Metadata-Version: 2.4
Name: trainium
Version: 0.1.0
Summary: A Python library that automates your machine learning workflow from data preparation to model deployment
Author-email: anmatngu <nxan2911@gmail.com>
License-Expression: MIT
Requires-Python: >=3.10
Description-Content-Type: text/markdown
License-File: LICENSE
Requires-Dist: joblib>=1.5.0
Requires-Dist: matplotlib>=3.10.3
Requires-Dist: numpy>=2.2.5
Requires-Dist: pandas>=2.2.3
Requires-Dist: psutil>=7.0.0
Requires-Dist: pyyaml>=6.0.2
Requires-Dist: scikit-learn>=1.6.1
Requires-Dist: sqlalchemy>=2.0.41
Requires-Dist: tqdm>=4.67.1
Requires-Dist: types-pyyaml>=6.0.12.20250516
Dynamic: license-file

# Trainium – Autopilot Your ML 🚀 (In Development)

[![CI](https://github.com/lunovian/trainium/actions/workflows/ci.yml/badge.svg?branch=main)](https://github.com/lunovian/trainium/actions/workflows/ci.yml)

**Trainium** is a Python library that aims to automate your machine learning workflow from data preparation to model deployment, delivering optimal results with minimal configuration.

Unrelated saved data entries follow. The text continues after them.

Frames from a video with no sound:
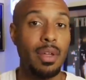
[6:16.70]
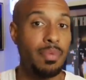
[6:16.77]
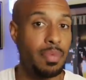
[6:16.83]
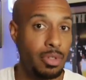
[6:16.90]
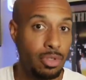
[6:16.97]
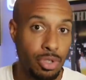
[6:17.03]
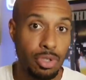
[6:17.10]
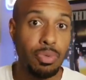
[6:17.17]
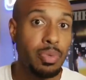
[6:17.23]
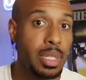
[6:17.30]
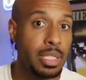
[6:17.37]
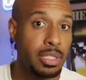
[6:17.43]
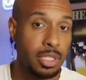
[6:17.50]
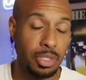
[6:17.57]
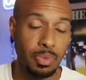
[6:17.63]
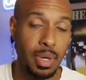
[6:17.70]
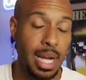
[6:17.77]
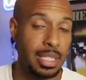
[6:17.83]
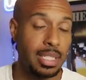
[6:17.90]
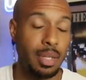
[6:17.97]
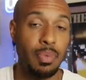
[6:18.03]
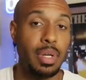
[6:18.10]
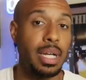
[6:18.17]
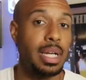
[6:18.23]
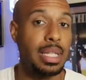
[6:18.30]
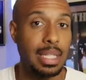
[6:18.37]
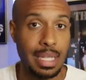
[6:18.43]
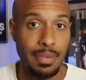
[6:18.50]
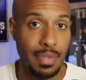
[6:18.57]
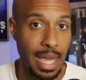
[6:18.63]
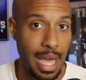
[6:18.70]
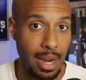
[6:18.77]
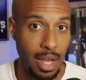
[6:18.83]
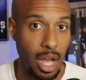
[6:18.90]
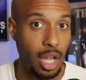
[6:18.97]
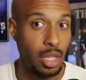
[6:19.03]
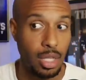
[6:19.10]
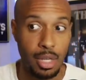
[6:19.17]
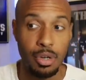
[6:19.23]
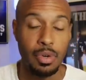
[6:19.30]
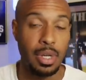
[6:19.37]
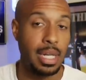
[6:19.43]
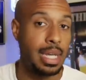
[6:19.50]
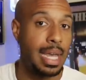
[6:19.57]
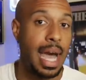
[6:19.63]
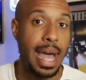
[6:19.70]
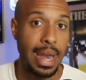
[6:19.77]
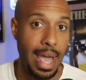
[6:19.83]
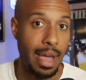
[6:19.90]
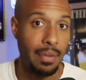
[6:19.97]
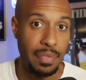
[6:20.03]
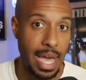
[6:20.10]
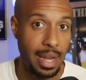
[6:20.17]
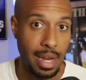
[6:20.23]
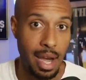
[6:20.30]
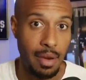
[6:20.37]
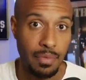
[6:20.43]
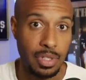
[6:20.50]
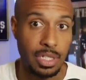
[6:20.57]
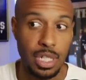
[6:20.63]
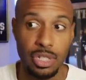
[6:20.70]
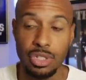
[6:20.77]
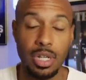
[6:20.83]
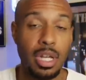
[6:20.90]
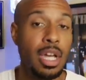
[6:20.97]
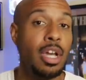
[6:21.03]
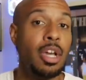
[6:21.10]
There's two reasons why I say we're going to leave that alone and not have that conversation.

This project is currently in the early development stage.

## 🔍 Current Status

Trainium is currently in the early development phase. We are working on:

- Building the core architecture and interfaces
- Implementing base components and abstractions
- Setting up a testing framework

## ✨ Planned Features

### 1. **Intelligent Data Preprocessing**

- Automatic handling of missing values
- Smart feature scaling and normalization
- Categorical encoding optimization
- Feature selection and dimensionality reduction

### 2. **Adaptive Model Selection**

- Automatic problem type detection (classification/regression)
- Intelligent algorithm recommendations based on data characteristics
- Multi-model comparison and ensemble creation

### 3. **Advanced Training Pipeline**

- Automated hyperparameter optimization with multiple algorithms:
  - Random search
  - Bayesian optimization
  - Evolutionary algorithms
- Customizable early stopping criteria:
  - No improvement in stopping (patience-based)
  - Threshold-based stopping
  - Time limit stopping
  - Iteration limit stopping
- Cross-validation with configurable strategies
- Learning rate scheduling
- Resource-aware computation scaling

### 4. **Comprehensive Evaluation**

- Performance metrics tailored to your problem
- Interpretability and explainability tools
- Bias and fairness assessment
- Continuous improvement feedback loop

### 5. **Production-Ready Deployment**

- Model export in multiple formats
- Serialization and version control
- Inference API generation
- Monitoring and retraining capabilities

## 🛠 Installation (Coming Soon)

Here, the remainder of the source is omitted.